Interscope/Trauma Records act Bush maintained its hold on the top spot on the music chart, with more than 200,000 copies of its sophomore offering going home last week with consumers, according to label execs.
For the week ending Dec. 1, Interscope also again held the No. 2 spot on the chart, thanks to sales of more than 197,000 copies of No Doubt’s “Tragic Kingdom” album.
Last week, Interscope tied a 20-year record by holding the top four spots on the Top 200 chart with releases from Bush, No Doubt, Snoop Doggy Dogg and 2Pac (as Makaveli). Columbia Records last did it in 1976 with Bob Dylan, Paul Simon, Earth, Wind & Fire and Chicago.
No Doubt’s disc was among the 11 albums in the top 15 showing sales gains from the previous week, a list that also included Epic Records songstress Celine Dion.
Dion’s “Falling Into You” album continues to surprise industry insiders as it holds its own amid the urban music-heavy chart after 38 weeks of release.
Dr. Dre’s first disc on his new Aftermath label (distributed by Interscope through MCA’s Uni Distribution) bowed at No. 6, with more than 124,000 copies of “Dr. Dre Presents” just edging out Death Row Records rapper and former labelmate 2Pac with 123,000 copies of “Don Killuminati: The 7 Day Theory.”
Uni again led the market share charge among the big-six distributors by logging a 17.3 % share.
The impressive take was followed by Warners’ WEA posting a 16.6% and BMG’s 15.62% share. Sony posted a 13.66% share, Polygram’s PGD checked in with 11% and EMI’s EMD nabbed a 7.97% share.
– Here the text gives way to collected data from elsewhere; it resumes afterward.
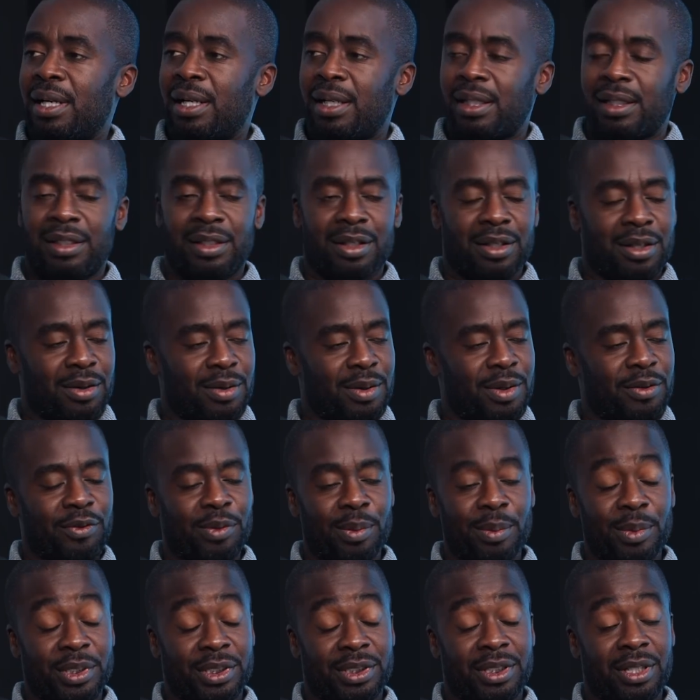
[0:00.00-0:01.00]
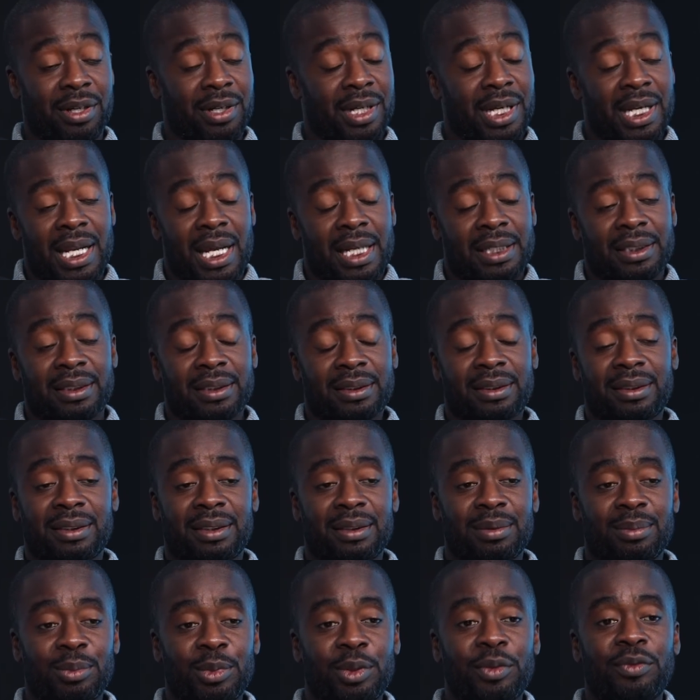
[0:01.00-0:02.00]
You know, from the start, and I
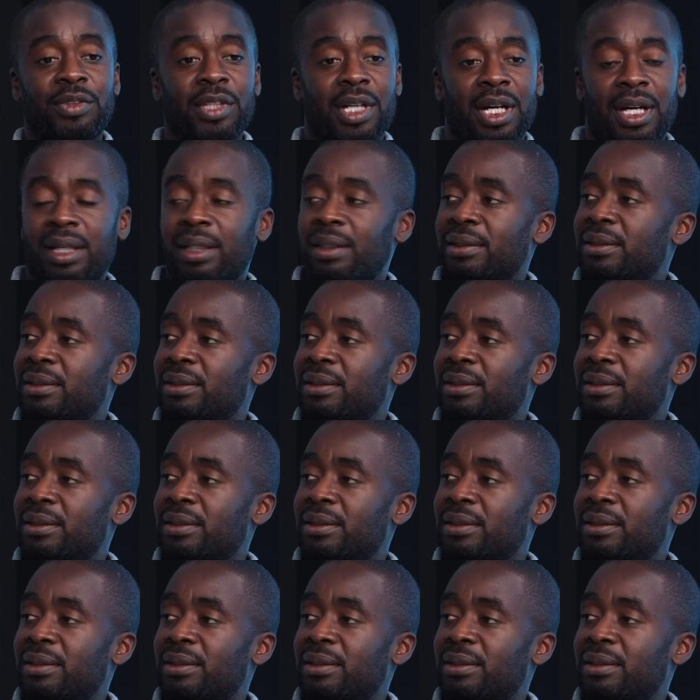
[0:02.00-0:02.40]
just moved on.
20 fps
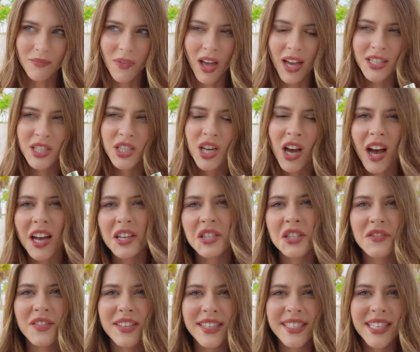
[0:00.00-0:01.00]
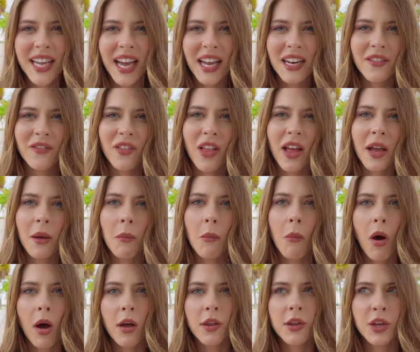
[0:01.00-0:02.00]
a touch of this kind of like
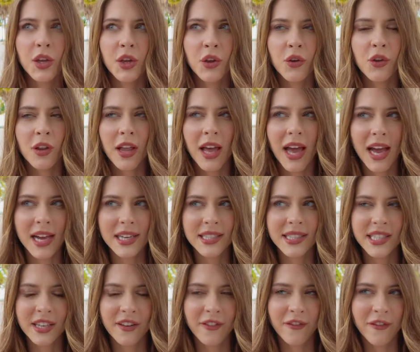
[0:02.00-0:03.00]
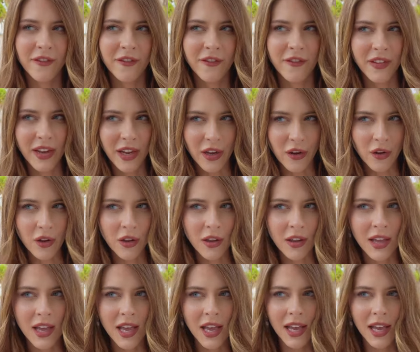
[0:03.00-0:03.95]
molecule-esque feel,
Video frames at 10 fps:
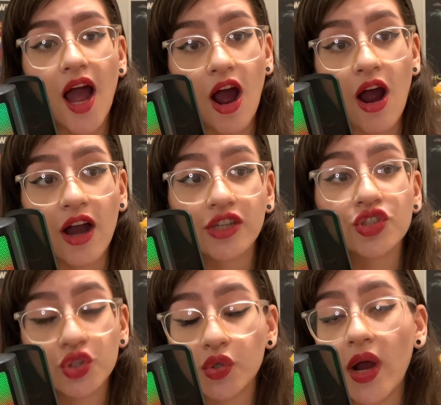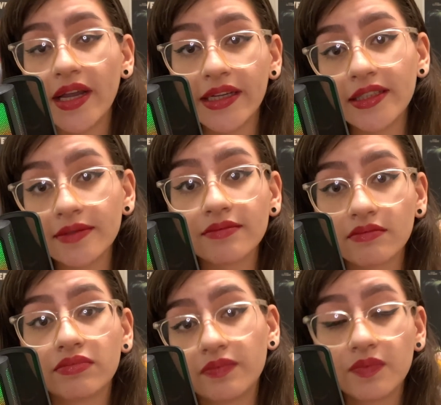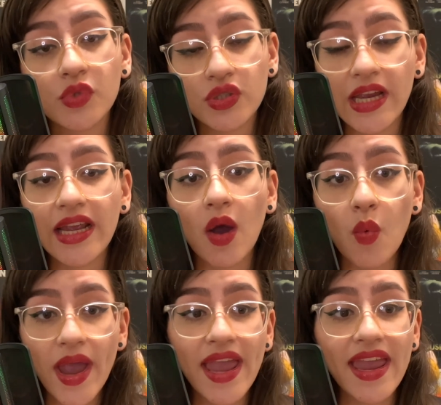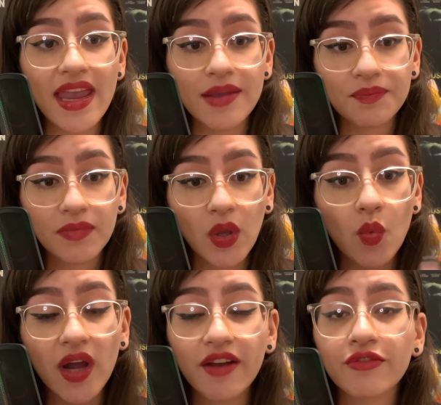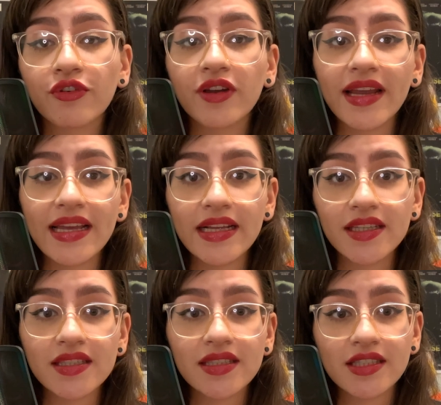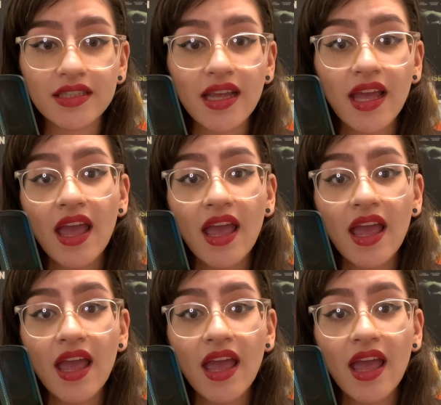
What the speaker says: are trying to take away whatever is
Other surprises included a 25-spot jump by Rod Stewart’s “If We Fall in Love Tonight,” which sold more than 71,000 copies, more than doubling his tally last week. The jump is partly attributable to the usually press-shy Stewart doing a flurry of promotions including in-store appearances and singing on “Oprah Winfrey.”
Snoop Doggy Dogg’s “Tha Doggfather” drops just three spots on sales of slightly more than 144,000 copies to No. 4, while the urban-flavored soundtrack to “Space Jam” moves up three to earn the No. 5 spot with sales of more than 130,000 copies.
Soundtrack action included Capitol’s “William Shakespeare’s Romeo & Juliet” moving up to No. 8 on sales of 118,000 and Arista’s “The Preacher’s Wife” soundtrack bowing at No. 12 on sales of just north of 90,000 copies.
Prince’s first post-Warner Bros. disc, “Emancipation,” dropped from No. 11 to No. 38 despite a highly touted appearance on “Oprah.”